You are in greatest danger of having your hubcaps stolen if you drive a late model Cadillac. In January through March of this year, 592 caps were stolen from 1977 Cadillacs, 543 from the ’76 models. 1976 Fords were next, with 419, followed by 264 caps from ’75 Fords, and 260 from ’77 models.

Thieves strike most often in shopping center parking lots – Valley View, North-Park, Red Bird Mall, and Preston Center in particular – and at country clubs and apartment parking lots.

Several dealers and auto shops sell hub-cap locks, but the police think locks aren’t enough. “The only way we’re going to stop this thing is get enough caps marked,” says Sgt.

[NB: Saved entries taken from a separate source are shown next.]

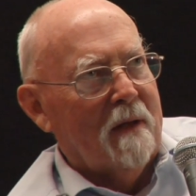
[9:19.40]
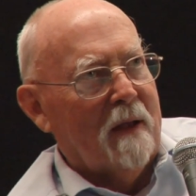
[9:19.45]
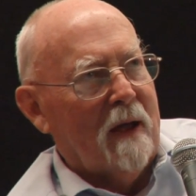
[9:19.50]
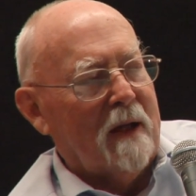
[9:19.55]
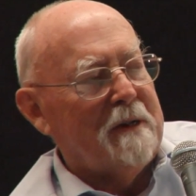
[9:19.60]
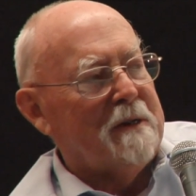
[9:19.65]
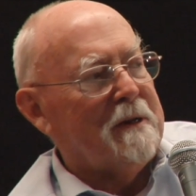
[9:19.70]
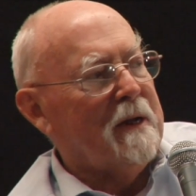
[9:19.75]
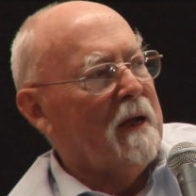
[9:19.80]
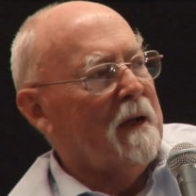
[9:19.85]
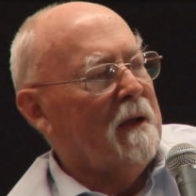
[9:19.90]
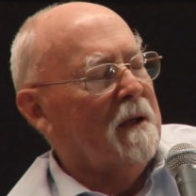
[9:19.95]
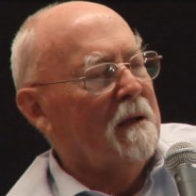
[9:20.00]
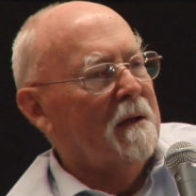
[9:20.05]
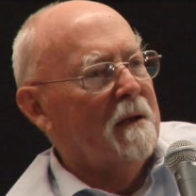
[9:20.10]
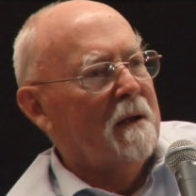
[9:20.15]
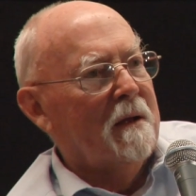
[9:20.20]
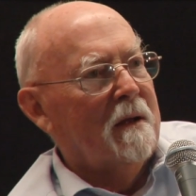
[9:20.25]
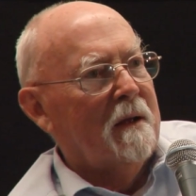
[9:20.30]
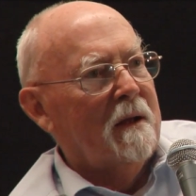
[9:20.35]
I say,
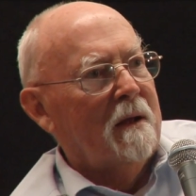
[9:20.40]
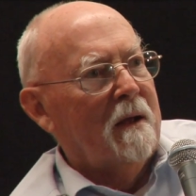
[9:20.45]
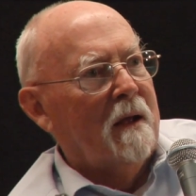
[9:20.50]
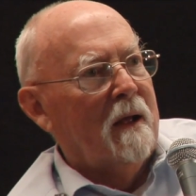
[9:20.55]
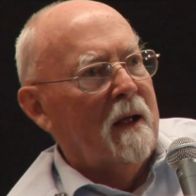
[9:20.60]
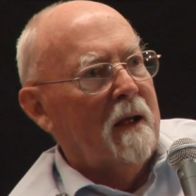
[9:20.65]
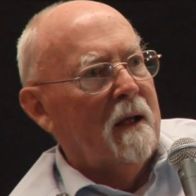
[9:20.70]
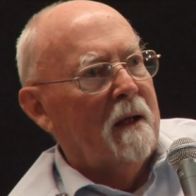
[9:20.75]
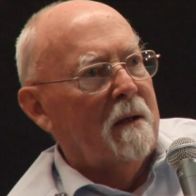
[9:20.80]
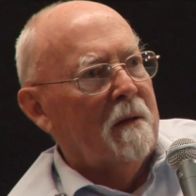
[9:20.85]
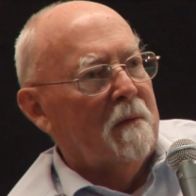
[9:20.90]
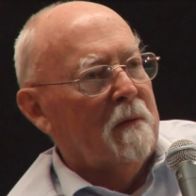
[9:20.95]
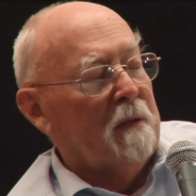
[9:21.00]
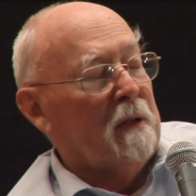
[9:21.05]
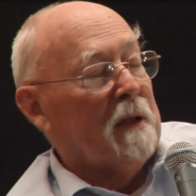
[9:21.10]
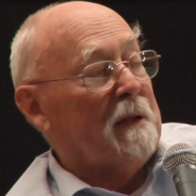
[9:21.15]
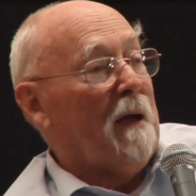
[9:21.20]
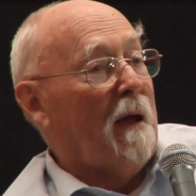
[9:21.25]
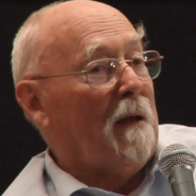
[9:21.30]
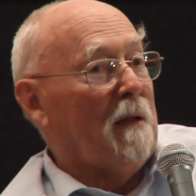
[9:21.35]

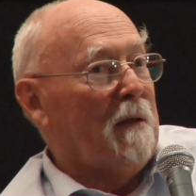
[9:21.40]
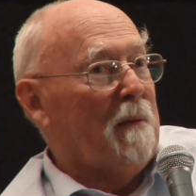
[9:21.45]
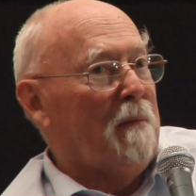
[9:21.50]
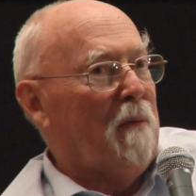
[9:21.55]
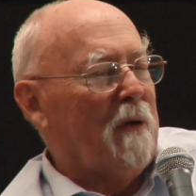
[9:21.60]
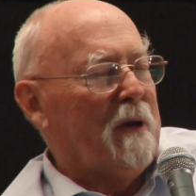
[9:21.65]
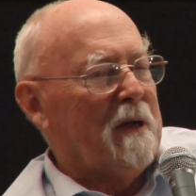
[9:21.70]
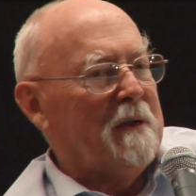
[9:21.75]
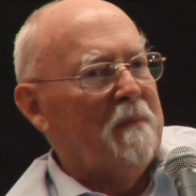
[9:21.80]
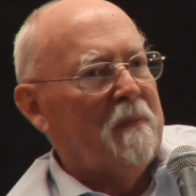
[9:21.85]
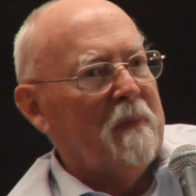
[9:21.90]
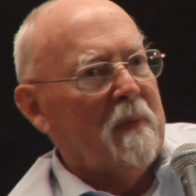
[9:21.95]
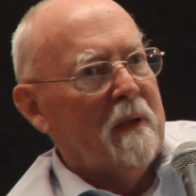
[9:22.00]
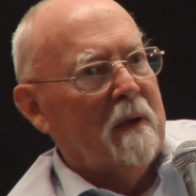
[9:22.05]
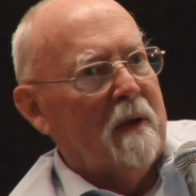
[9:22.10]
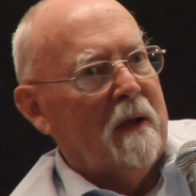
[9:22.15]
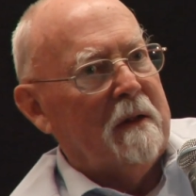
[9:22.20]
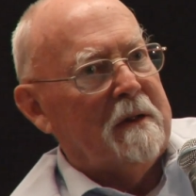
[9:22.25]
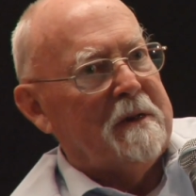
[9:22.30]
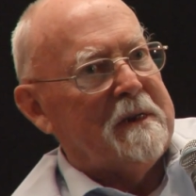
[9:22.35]
the title of the book is,
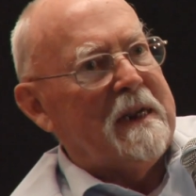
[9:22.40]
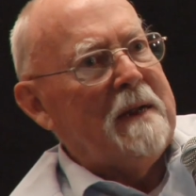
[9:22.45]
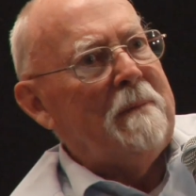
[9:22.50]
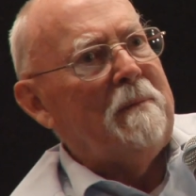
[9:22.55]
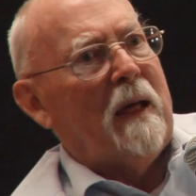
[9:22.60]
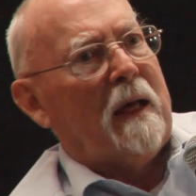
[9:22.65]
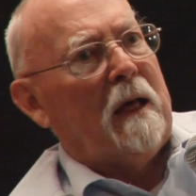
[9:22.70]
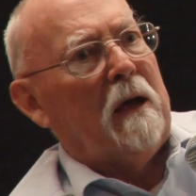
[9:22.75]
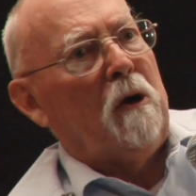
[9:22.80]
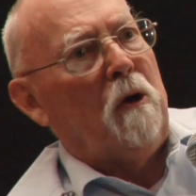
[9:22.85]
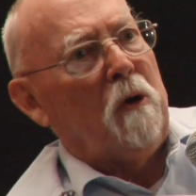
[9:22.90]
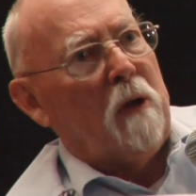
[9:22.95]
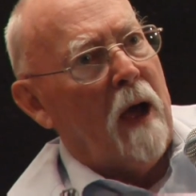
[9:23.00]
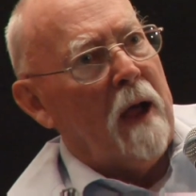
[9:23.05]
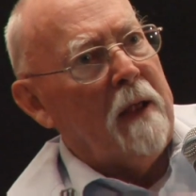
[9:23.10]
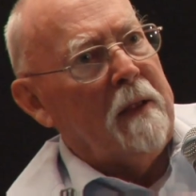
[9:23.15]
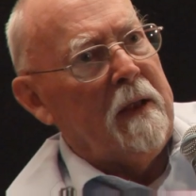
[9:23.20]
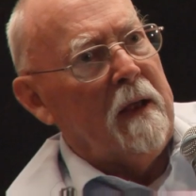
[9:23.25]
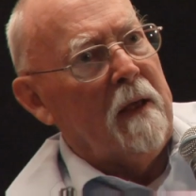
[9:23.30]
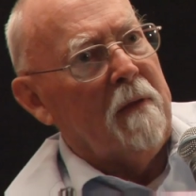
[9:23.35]
"It seemed like a good
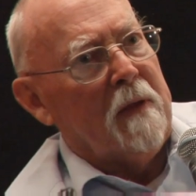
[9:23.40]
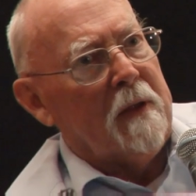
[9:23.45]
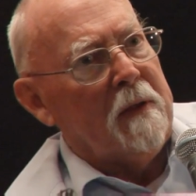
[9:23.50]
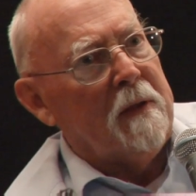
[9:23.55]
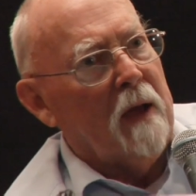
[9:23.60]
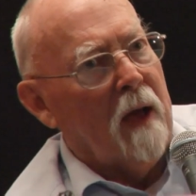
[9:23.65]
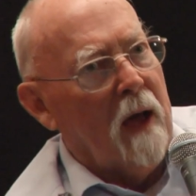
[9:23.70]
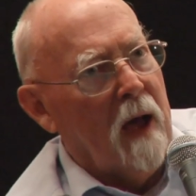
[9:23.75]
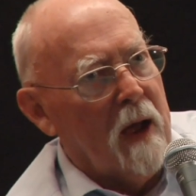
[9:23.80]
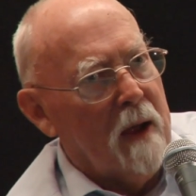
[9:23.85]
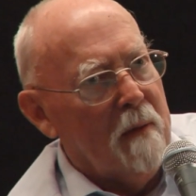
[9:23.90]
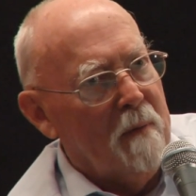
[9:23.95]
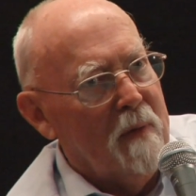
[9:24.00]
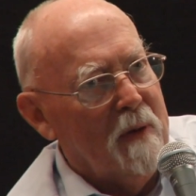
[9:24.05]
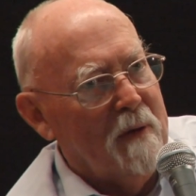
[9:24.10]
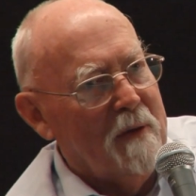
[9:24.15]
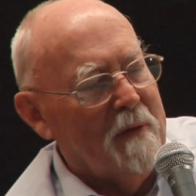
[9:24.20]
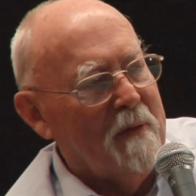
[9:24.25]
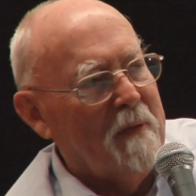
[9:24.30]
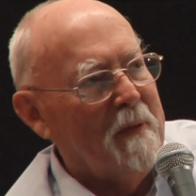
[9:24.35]
idea at the time."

Lusk. “A car owner should mark his caps with an electric engraving pencil, using his driver’s license number, and register the caps with our Operation Identification program.” Cherri Oakley, public relations agent for the Independent Insurance Agents, has marshalled the support of the Dallas police and fire departments in an effort to get the caps marked.

“Saturday, June 4th, is ’Mark-It Day’ in Dallas,” Oakley says. “We’ll have engraving pencils, registration forms, and volunteers at all 43 fire department substations. Any time from 8 in the morning to 6 at night, you can have your caps marked. It’s free. We are also going to have a special sticker that you can put on your car which tells a would-be thief that your caps are registered and marked.”